Source material:

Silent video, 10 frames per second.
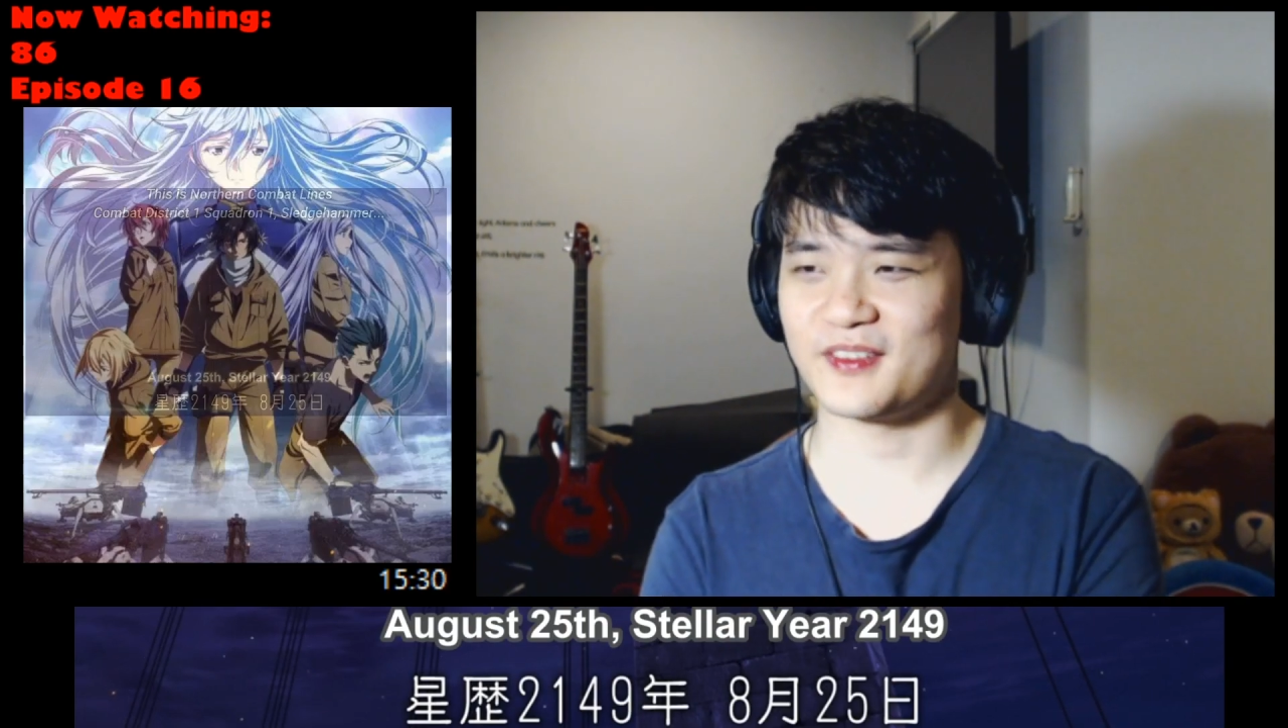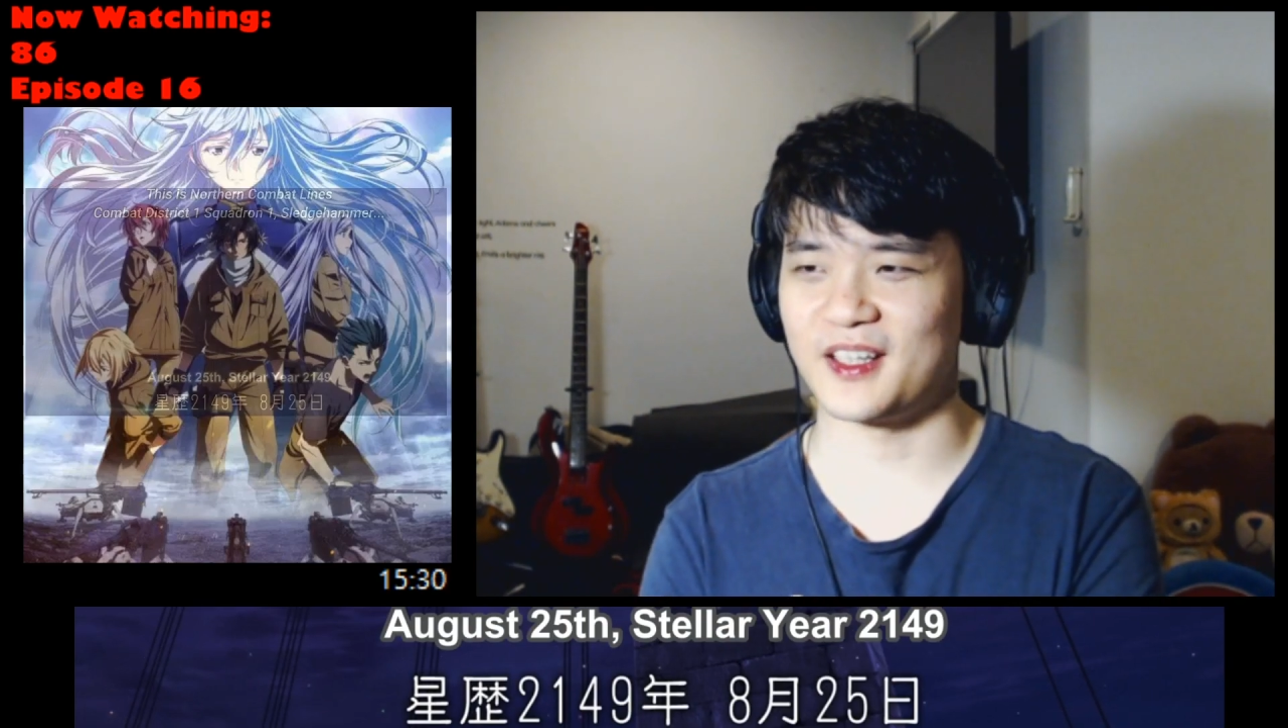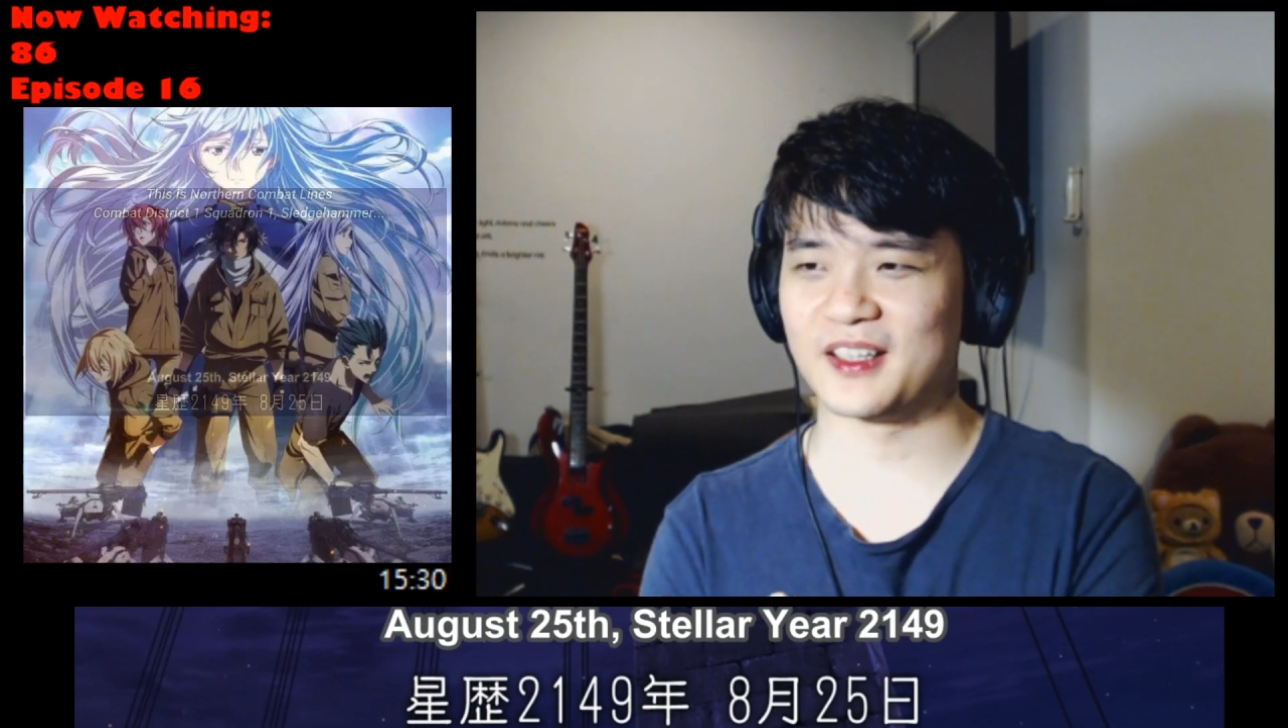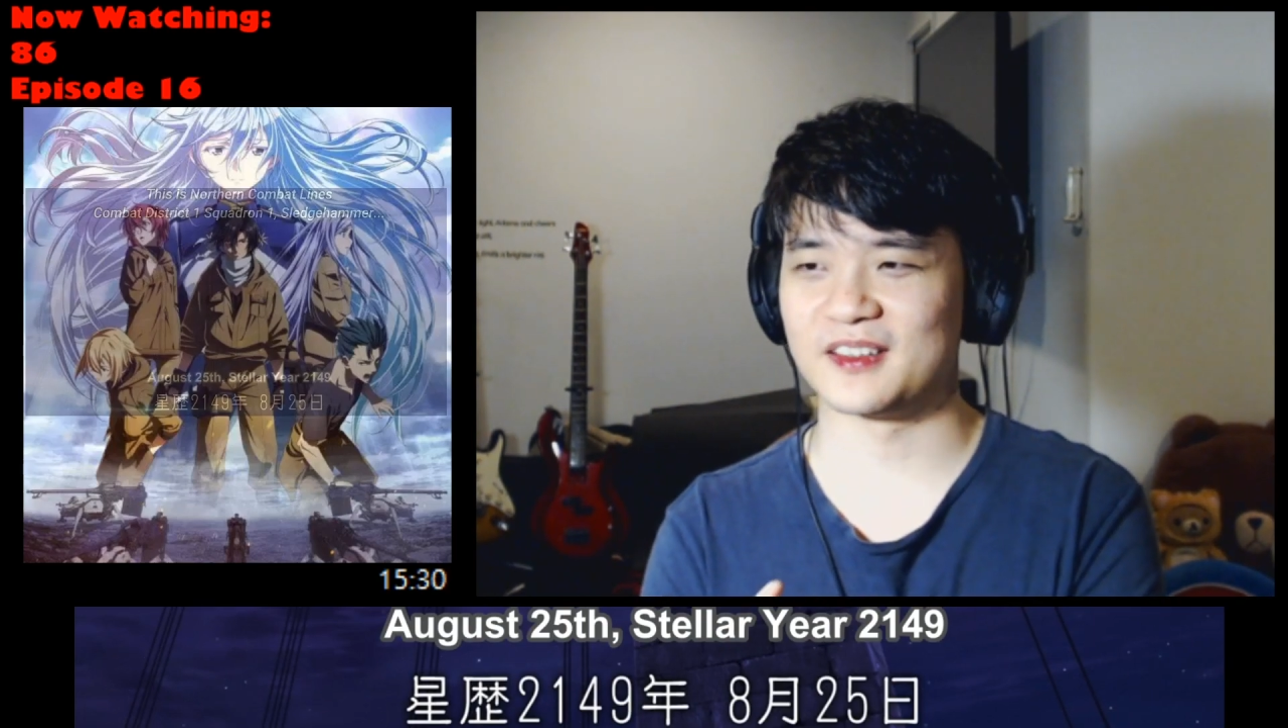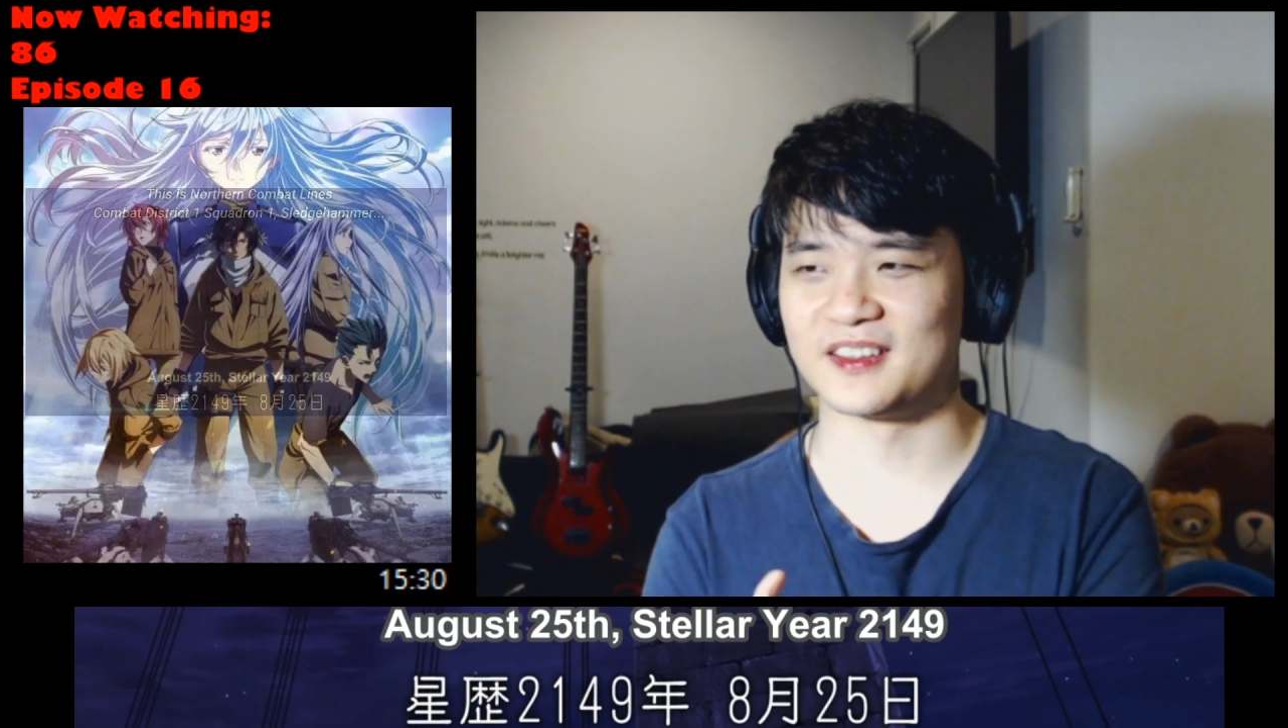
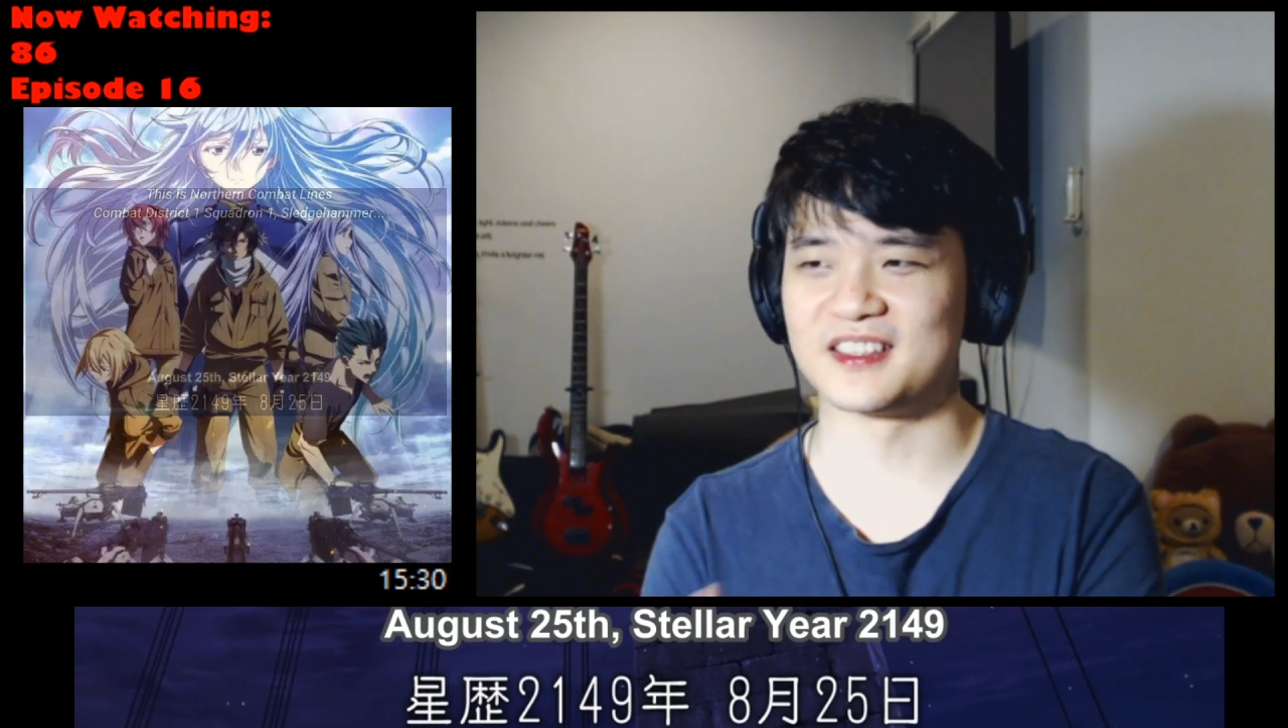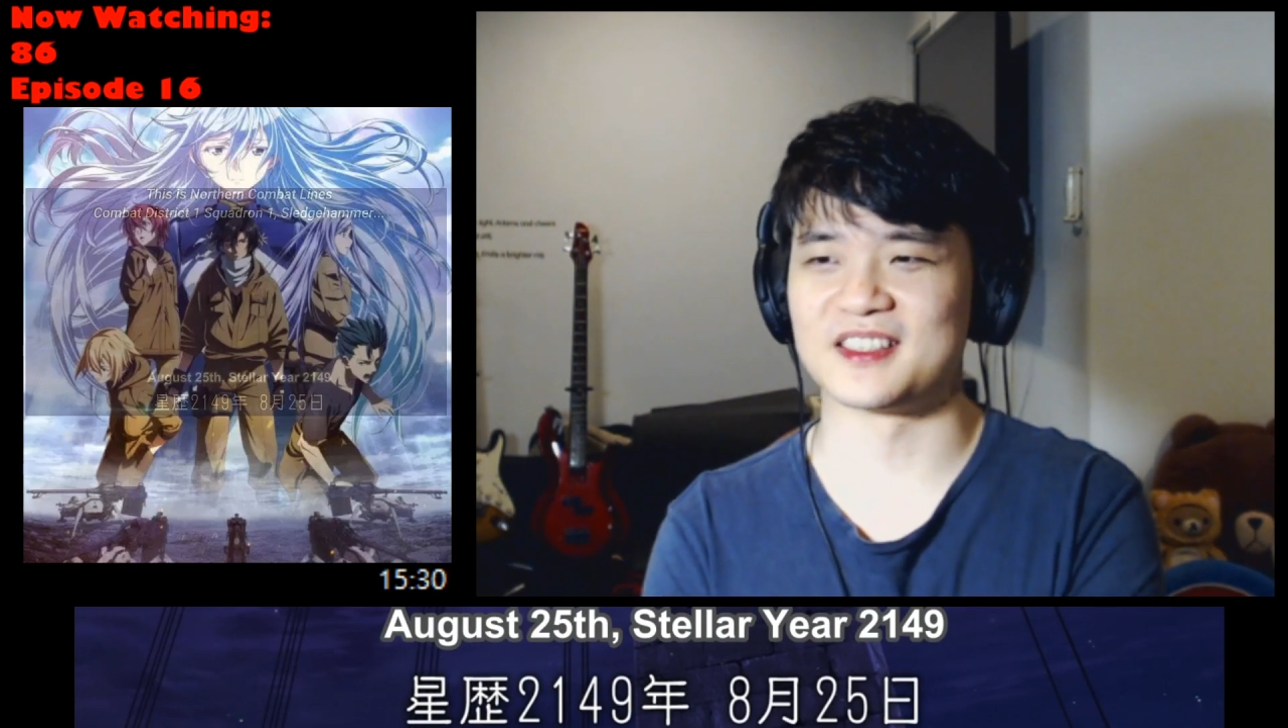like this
--
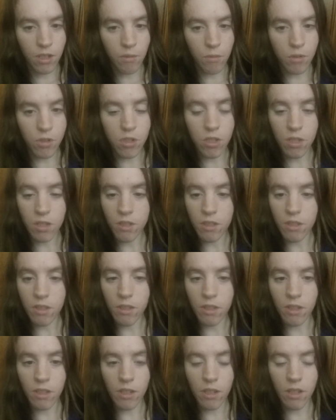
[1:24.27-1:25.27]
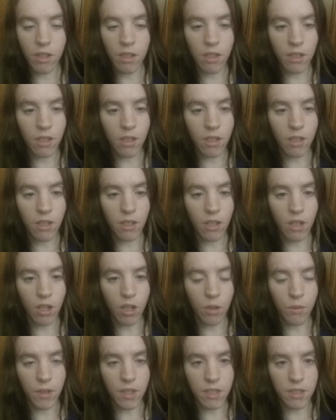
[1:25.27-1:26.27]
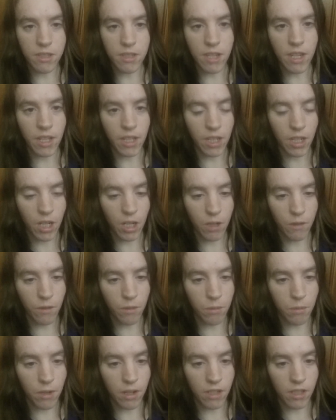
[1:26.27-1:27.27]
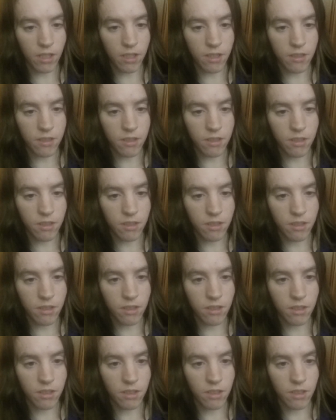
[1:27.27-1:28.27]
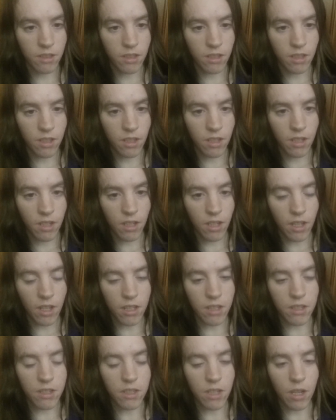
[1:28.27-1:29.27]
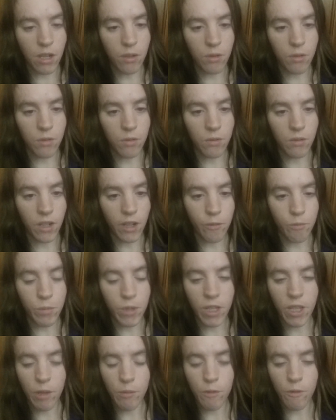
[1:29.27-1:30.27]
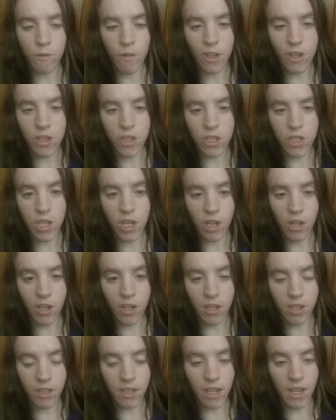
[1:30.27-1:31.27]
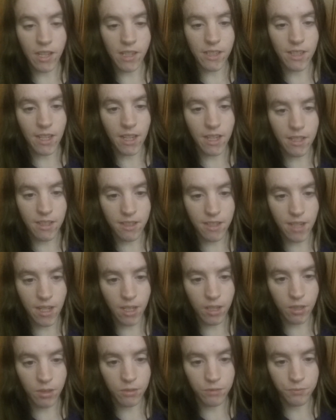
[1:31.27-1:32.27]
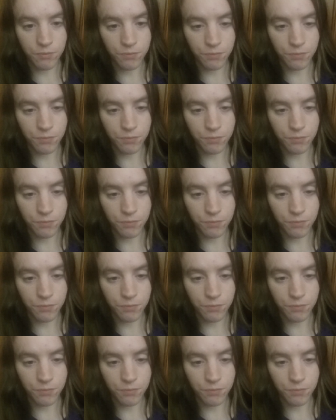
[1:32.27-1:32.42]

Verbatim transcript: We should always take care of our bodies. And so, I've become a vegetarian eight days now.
==
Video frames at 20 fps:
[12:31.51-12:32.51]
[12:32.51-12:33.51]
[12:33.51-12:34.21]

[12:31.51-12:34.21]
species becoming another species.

Task details:
Would you restate, exactly and with no pictures, the lines of the entries above from the one containing "[1:28.27-1:29.27]" through the one containing "Verbatim transcript: We"?

Answer box:
[1:28.27-1:29.27]
[1:29.27-1:30.27]
[1:30.27-1:31.27]
[1:31.27-1:32.27]
[1:32.27-1:32.42]

Verbatim transcript: We should always take care of our bodies. And so, I've become a vegetarian eight days now.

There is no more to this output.